=== To do ===
Go through the data line by line. Copy each one holding the string "with".

=== Records for this exercise ===
---+---
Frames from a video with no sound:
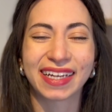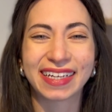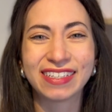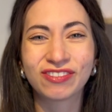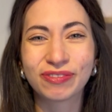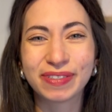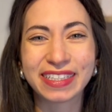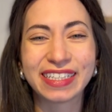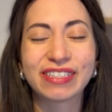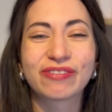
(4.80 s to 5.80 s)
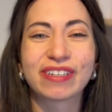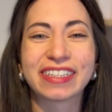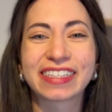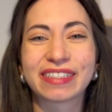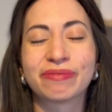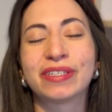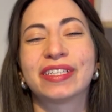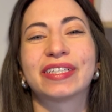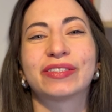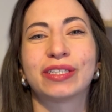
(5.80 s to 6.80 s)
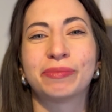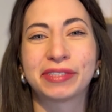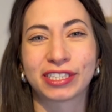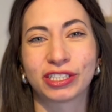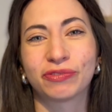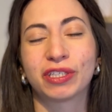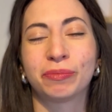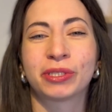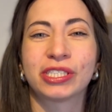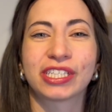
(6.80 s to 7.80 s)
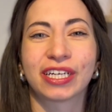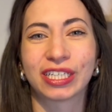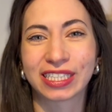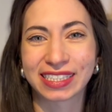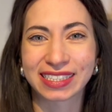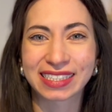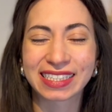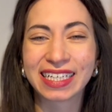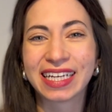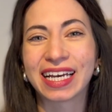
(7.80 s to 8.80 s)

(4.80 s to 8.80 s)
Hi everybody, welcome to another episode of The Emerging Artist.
---+---
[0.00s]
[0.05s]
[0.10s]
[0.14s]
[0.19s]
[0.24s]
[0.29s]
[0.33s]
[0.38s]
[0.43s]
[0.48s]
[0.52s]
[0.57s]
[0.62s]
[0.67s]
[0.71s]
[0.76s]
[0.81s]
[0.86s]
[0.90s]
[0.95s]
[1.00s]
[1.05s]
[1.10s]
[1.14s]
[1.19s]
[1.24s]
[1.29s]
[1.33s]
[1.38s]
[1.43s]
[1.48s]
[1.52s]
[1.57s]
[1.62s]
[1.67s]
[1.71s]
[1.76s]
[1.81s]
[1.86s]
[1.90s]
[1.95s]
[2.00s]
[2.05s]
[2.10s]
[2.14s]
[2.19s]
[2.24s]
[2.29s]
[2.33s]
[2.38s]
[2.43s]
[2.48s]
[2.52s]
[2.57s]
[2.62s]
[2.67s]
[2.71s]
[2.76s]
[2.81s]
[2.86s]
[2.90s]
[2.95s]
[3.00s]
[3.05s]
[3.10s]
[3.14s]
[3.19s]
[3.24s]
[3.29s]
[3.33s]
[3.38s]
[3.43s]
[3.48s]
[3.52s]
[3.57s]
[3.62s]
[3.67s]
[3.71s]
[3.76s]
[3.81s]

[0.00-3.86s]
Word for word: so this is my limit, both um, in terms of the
---+---
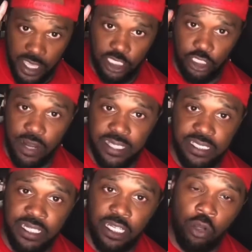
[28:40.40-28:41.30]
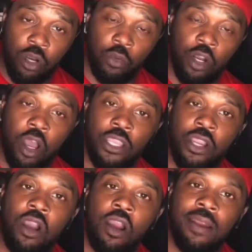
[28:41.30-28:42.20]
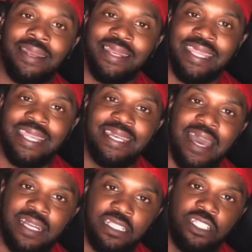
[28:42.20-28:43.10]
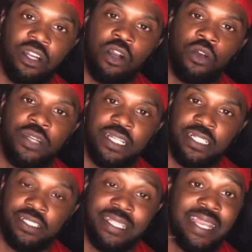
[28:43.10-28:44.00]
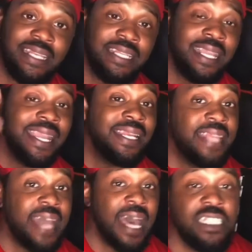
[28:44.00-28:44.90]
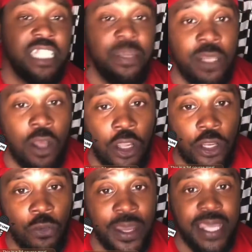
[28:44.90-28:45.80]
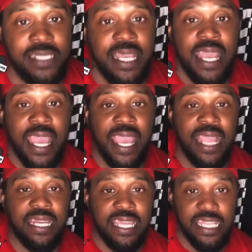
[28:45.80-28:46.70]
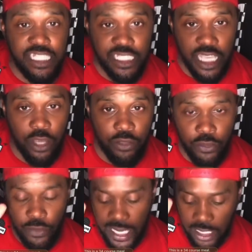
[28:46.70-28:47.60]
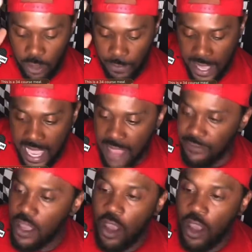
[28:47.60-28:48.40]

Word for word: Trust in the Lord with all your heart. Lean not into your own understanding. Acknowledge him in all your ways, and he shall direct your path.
---+---
=== Your solution ===
Frames from a video with no sound:
Word for word: Trust in the Lord with all your heart. Lean not into your own understanding. Acknowledge him in all your ways, and he shall direct your path.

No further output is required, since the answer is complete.